Iowa accelerates tax reform

Iowa’s spending restraint has allowed the Hawkeye State to accelerate previously-enacted tax reforms. Thanks to a package of new tax reforms, Iowa’s income tax will be lowered to a flat 3.8% beginning in 2025, far less than half the state’s 8.98% top rate when Iowa’s tax reforms began. 

The Hawkeye State’s accelerating tax relief adds pressure on Nebraska’s eastern border, proving once again that states can fall behind on tax competitiveness by simply standing still. Nebraska enacted the nation’s best tax reforms in 2023, yet Iowa is responding by advancing its reforms still further. 

And that’s not all. One of the benefits of a low, flat tax rate is that it allows families and businesses to plan their finances with certainty. Iowa is looking to lock in certainty through constitutional law with a pair of tax amendments that will ensure Iowa stays competitive for generations. 

First, Iowa lawmakers are asking voters to approve a constitutional amendment that will require a two-thirds supermajority vote of the legislature in order to raise taxes. This amendment mirrors a similar provision that Florida added to their constitution. Seventeen states, including progressive states like California and Oregon, require a supermajority vote to raise taxes. Nebraska should join this group. 

Iowa lawmakers referred a second amendment for constitutional consideration that will protect the state’s single-rate tax system. Iowa’s historical multi-rate tax structure will become a single-rate 3.8% in 2025. And Governor Reynolds and other Hawkeye lawmakers have signaled their intent to lower the rate still further in future legislative sessions.  

In sum, Iowa’s income tax system will become more competitive more quickly. Voter approval of constitutional updates will make these reforms nearly unshakeable.  

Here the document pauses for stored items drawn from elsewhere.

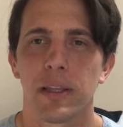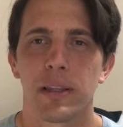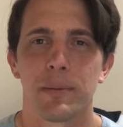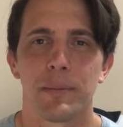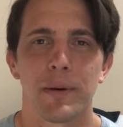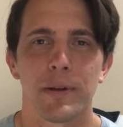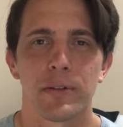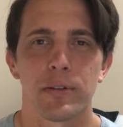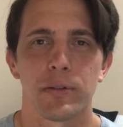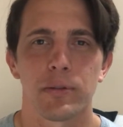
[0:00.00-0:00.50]
and the
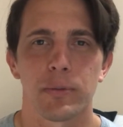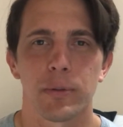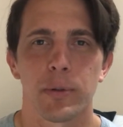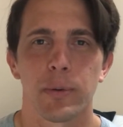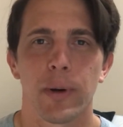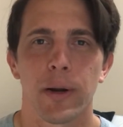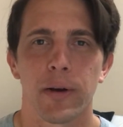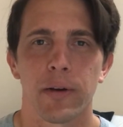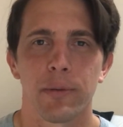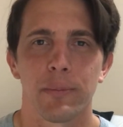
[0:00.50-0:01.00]
muscles
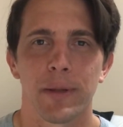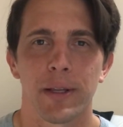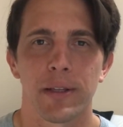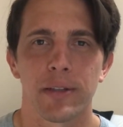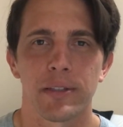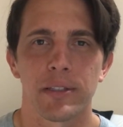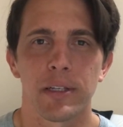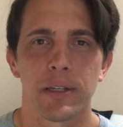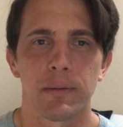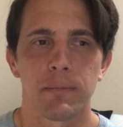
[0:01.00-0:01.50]
required to make
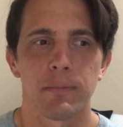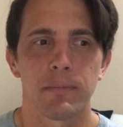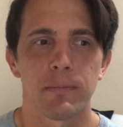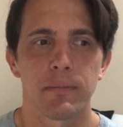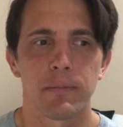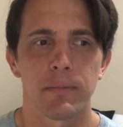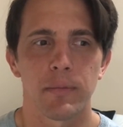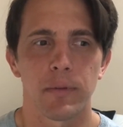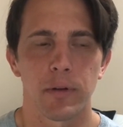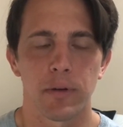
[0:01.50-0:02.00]
it sing,
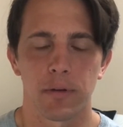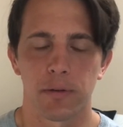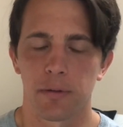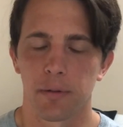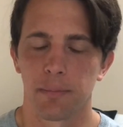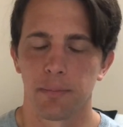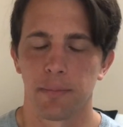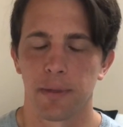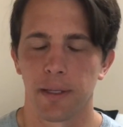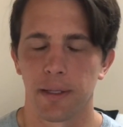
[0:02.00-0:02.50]
or
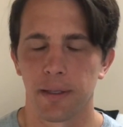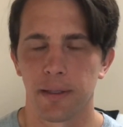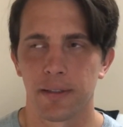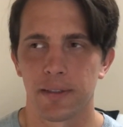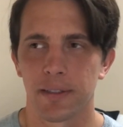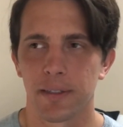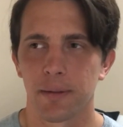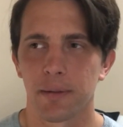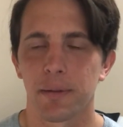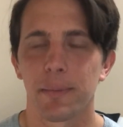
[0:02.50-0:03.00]
to make
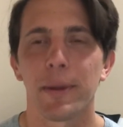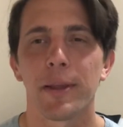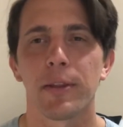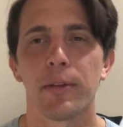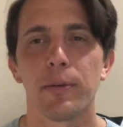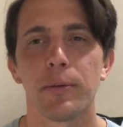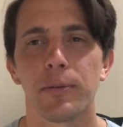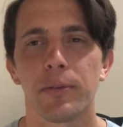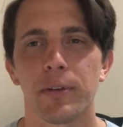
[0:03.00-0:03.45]
you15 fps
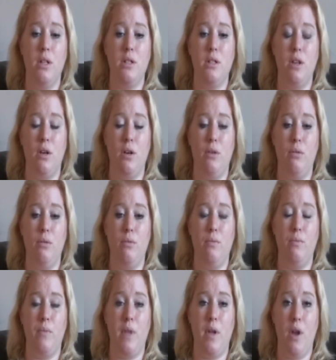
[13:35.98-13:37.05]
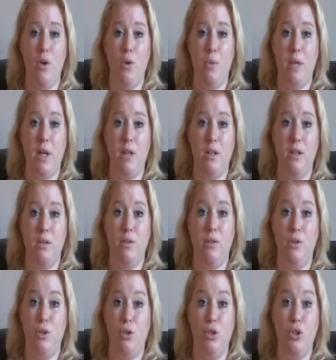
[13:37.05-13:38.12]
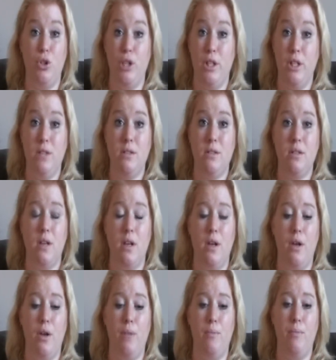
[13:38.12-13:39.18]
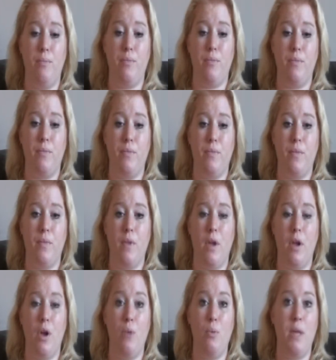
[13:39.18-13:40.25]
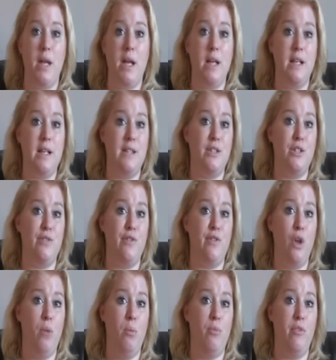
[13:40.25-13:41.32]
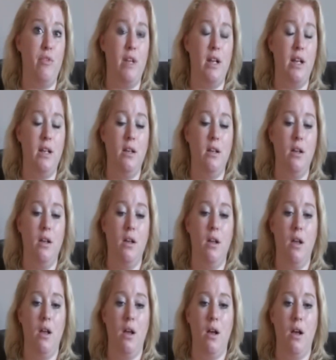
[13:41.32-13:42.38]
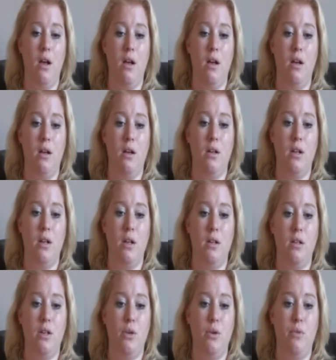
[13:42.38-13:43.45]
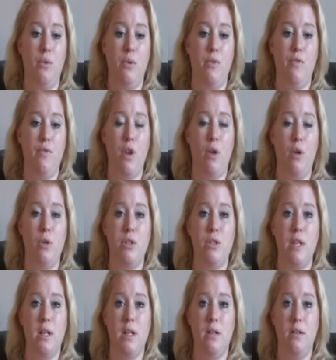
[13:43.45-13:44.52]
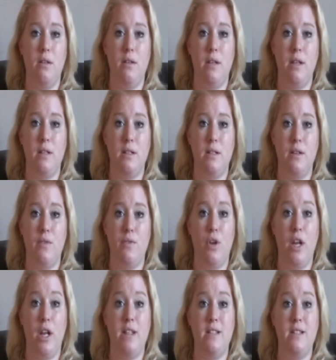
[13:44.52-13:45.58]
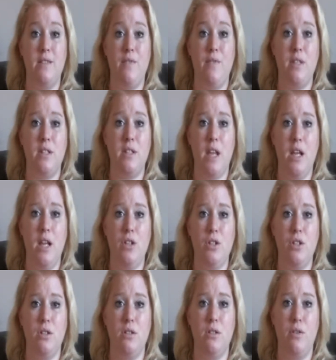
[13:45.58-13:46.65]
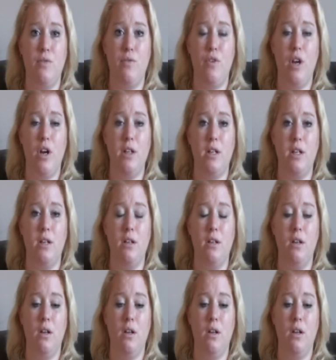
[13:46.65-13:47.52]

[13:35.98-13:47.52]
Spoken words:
So I hope that you join us. I hope that it isn't a flop, really, and you follow us in this of our latest investigations on Friday.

While Nebraska lawmakers have focused on the property tax in 2024, it is crucial to ensure all funds for property tax relief are delivered in full by enacting strict caps on property taxes. Nebraska lawmakers should anticipate Iowa’s income tax becoming more competitive every year. With such a competitive landscape, there’s not a dollar to spare on subsidizing local spending while surrounding states accelerate tax relief.